In an article in today’s Kommersant entitled “A Non-Political
Nation is Taking Shape in Russia,” journalist Liza Miller presents the results
of this survey and speaks to two experts about the meaning of this pattern for
Russians and the future of the Russian political system (kommersant.ru/doc/3268676).
According to Levada Center
sociologist Aleksey Grazhdankin, “people do not see a direct connection between
the results of elections and the changes which affect them personally.”
Consequently, they are not inclined to participate either in political activity
for or against the regime.
“As a rule,” he continues, “citizens
are not active.” They focus on their own lives and view their political
participation as being limited to voting.
That is because “they recognize that politics above all depends on the
president,” something that could push them in another direction if there were a
plausible alternative candidate to the incumbent.

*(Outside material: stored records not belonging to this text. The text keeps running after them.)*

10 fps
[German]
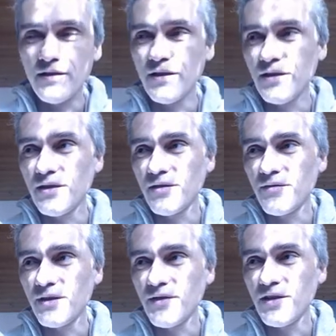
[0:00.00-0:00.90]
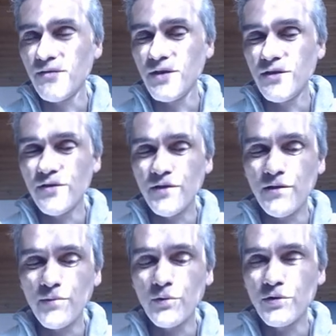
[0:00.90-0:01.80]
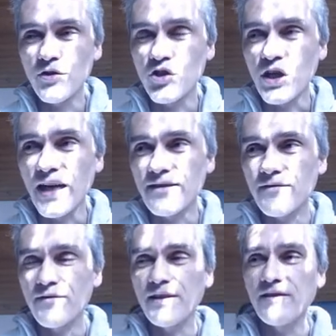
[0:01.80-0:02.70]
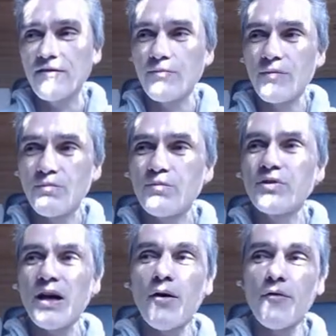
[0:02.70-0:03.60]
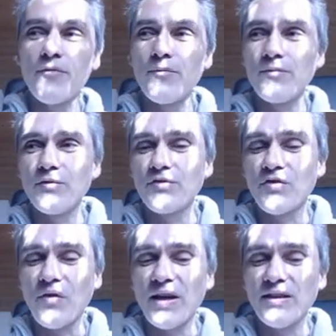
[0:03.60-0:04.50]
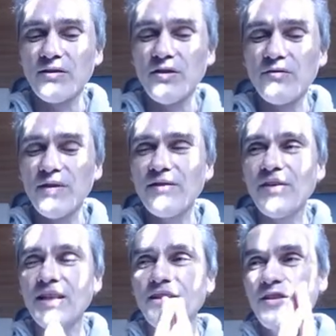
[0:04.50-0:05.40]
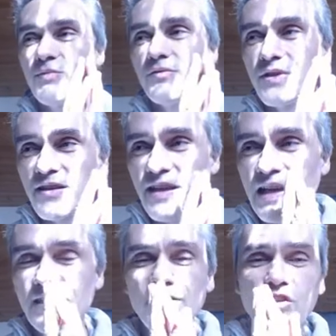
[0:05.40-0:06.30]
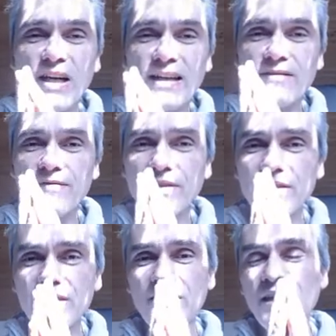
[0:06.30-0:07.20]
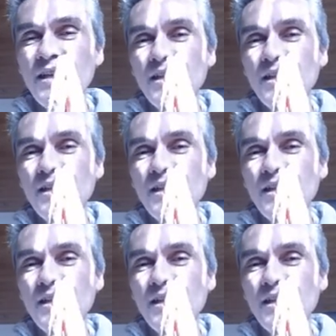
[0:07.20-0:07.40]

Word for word: die, wenn, wenn, wenn in den Blut in den Straßen fließt, kaufen und so weiter. Ne? Und wenn, wenn dann das Blut tatsächlich in den Straßen fließt,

Thirty percent of Russians says that
“politics is not for ordinary citizens; instead, it is the powers that take
part in politics; 15 percent say politics is “a dirty business,” and five to six
percent explain their possibility by saying that they don’t want to stand out
of the crowd or be subject to persecution by the authorities.
Moscow political analyst Konstantin
Kalachev adds that “the majority of citizens don’t know the formula that ‘if
you don’t get involved in politics, politics will get involved with you.’” They
want a paternalistic state but at the same time they don’t want to maintain
contact with it or believe that even voting really matters.